Collected data
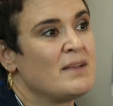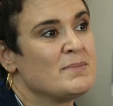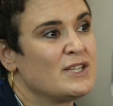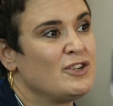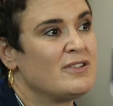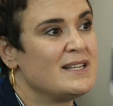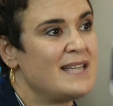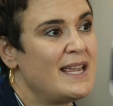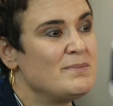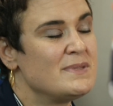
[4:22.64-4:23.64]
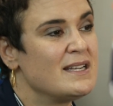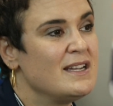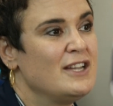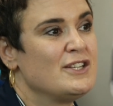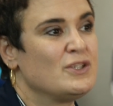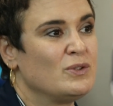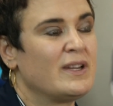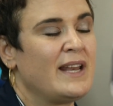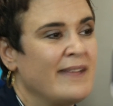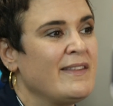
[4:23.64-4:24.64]
cybersecurity teams to
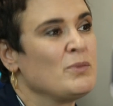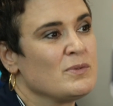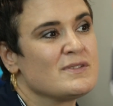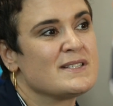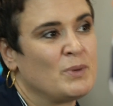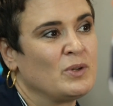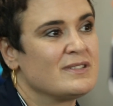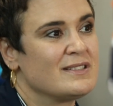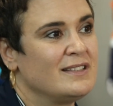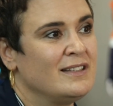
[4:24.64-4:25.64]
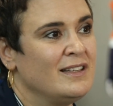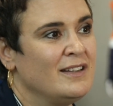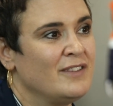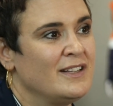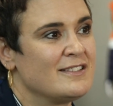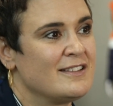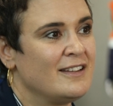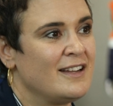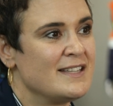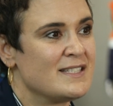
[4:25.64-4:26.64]
look at how they would respond in the event
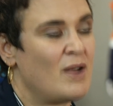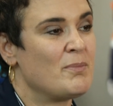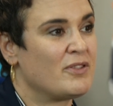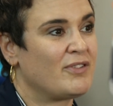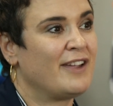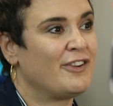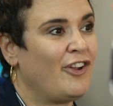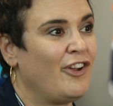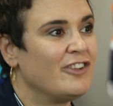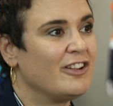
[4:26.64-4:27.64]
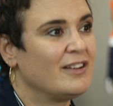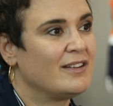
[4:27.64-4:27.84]
that a cyber threat occurred.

● **WHAT YOU NEED TO DO**
Each line from the one containing "[4:24.64-4:25.64]" through the end of the records above is to be retyped exactly, with the pictures omitted and nothing added.

● **REPLY TO THE EXERCISE**
[4:24.64-4:25.64]
[4:25.64-4:26.64]
look at how they would respond in the event
[4:26.64-4:27.64]
[4:27.64-4:27.84]
that a cyber threat occurred.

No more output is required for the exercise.